When Stanton took over at Marshall in 2000, the Thundering Herd became known for their exceptional speed. No other team has earned more stolen bases since then and they were ranked top 10 in the country each year from 2009 to 2017.

"It's a mentality," Stanton said. "Regardless whether we feel we have top speed or not, we can bring that swagger to the table, we can bring that aggressiveness and you can't put a stat on that pressure you put on the defense."

Coming into the season, it'd be easy to point to hitting or base-running as possible key strengths for IU. But, the Hoosiers' tournament dreams rely on their pitching staff.

IU does not have a single freshman pitcher on the roster and will be led by senior Emily Kirk, junior Tara Trainer and sophomore Emily Goodin. Last season, the Hoosiers averaged a 3.91 ERA and gave up 380 hits.

The most important pitcher returning this season is not one that was on the field for 2017. Sophomore Josie Wood red-shirted this past season due to an injury, but as a freshman she led IU with 39 appearances, 13 wins and seven complete games.

"We'll have a really strong staff overall," Trainer said. "Our expectation is to just do our job and get as many good innings as we can."

The Hoosiers will have to play to their strengths to begin the season as they will face a 23-game road trip to start off. Up first will be the sixth straight year at the Kajikawa Classic on Feb. 8, in Tempe, Arizona.

IU will face fellow a Big Ten team in Northwestern and their biggest test will be No. 23 Arizona State to cap off the weekend.

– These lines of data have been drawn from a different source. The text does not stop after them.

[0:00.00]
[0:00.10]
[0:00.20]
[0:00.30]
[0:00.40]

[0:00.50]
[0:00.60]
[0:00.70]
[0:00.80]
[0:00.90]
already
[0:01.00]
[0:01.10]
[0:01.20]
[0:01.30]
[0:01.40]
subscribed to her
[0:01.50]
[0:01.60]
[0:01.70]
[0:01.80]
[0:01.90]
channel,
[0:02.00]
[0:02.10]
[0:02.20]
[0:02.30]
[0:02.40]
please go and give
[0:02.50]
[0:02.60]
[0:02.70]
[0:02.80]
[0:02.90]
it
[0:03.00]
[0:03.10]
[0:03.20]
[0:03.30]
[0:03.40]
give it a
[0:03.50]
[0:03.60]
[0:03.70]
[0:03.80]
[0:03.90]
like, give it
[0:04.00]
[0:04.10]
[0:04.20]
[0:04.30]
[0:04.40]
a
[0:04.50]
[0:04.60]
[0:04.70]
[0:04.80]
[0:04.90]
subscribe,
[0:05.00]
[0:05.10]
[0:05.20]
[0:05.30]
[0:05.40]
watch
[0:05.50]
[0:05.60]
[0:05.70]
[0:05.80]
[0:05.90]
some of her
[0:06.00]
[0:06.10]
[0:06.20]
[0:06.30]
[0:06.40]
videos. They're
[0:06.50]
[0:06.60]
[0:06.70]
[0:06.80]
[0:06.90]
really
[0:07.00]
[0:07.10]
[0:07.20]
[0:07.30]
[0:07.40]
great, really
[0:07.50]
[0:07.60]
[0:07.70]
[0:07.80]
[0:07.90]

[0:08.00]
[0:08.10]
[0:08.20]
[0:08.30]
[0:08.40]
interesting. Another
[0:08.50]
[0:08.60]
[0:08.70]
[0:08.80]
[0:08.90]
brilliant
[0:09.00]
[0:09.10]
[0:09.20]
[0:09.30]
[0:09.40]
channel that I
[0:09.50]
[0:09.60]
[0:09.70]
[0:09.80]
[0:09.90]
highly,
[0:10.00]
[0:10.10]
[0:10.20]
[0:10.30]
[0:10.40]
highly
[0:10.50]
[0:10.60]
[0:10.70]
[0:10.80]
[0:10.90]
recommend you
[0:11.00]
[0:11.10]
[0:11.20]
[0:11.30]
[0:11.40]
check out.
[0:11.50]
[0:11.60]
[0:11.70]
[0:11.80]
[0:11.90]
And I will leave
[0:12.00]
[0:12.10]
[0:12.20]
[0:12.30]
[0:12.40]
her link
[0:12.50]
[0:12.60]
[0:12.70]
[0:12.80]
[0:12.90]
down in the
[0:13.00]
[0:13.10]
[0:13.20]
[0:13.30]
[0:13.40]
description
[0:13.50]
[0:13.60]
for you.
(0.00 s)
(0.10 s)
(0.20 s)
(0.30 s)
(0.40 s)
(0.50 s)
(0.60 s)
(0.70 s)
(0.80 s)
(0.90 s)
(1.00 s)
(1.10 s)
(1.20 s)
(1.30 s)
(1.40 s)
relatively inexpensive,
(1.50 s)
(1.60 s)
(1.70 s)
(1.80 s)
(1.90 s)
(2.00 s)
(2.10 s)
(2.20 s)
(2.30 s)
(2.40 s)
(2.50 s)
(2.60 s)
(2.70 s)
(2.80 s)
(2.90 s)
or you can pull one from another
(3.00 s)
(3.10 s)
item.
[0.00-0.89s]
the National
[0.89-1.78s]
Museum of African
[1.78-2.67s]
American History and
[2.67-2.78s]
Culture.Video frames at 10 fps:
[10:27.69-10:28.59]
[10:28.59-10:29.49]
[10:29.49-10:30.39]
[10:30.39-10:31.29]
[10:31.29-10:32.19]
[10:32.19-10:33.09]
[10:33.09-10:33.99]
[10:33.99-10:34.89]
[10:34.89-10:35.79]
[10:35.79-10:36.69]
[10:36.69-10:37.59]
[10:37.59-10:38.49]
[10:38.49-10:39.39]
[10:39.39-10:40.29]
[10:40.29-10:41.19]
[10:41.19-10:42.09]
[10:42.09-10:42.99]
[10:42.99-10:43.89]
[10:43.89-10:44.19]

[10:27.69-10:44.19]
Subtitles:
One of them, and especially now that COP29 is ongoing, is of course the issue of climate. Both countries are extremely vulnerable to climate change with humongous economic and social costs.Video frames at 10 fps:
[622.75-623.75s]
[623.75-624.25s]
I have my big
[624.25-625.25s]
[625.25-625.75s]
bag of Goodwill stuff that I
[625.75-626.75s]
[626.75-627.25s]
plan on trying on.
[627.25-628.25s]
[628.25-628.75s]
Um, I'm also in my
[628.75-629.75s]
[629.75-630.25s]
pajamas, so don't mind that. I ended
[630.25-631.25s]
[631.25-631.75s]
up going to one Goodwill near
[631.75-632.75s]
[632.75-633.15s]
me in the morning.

Then, IU will play in the Big Ten/ACC Classic, Samford Tournament, Buffalo Wild Wings Classic and Oklahoma Tournament before visiting No.17 Kentucky. Their first home game will be against University of Illinois-Chicago on March 16, as part of the Hoosier Classic.

"You see what you're made of on the road," Stanton said. "You become road warriors. We want to win the day when we're traveling."

The Hoosiers will then have a midweek test against Louisville before Big Ten play begins on March 23, against Ohio State. One of the luxuries of IU’s schedule is that they will not have to play Minnesota this season. The Golden Gophers were 22-1 in conference play in 2017 and have won three of the past four Big Ten Tournaments.

Ohio State is the only Big Ten team on IU's schedule that will begin the season receiving any votes in the USA Today/NFCA Coaches poll.

This season will not be easy for the Hoosiers behind Stanton. But, the combination of veteran players and a rejuvenated program should make for an improved one.

"This is a special place, that's what excited me about coming here," Stanton said. "I felt like it was a sleeping giant that just needed to be woken up."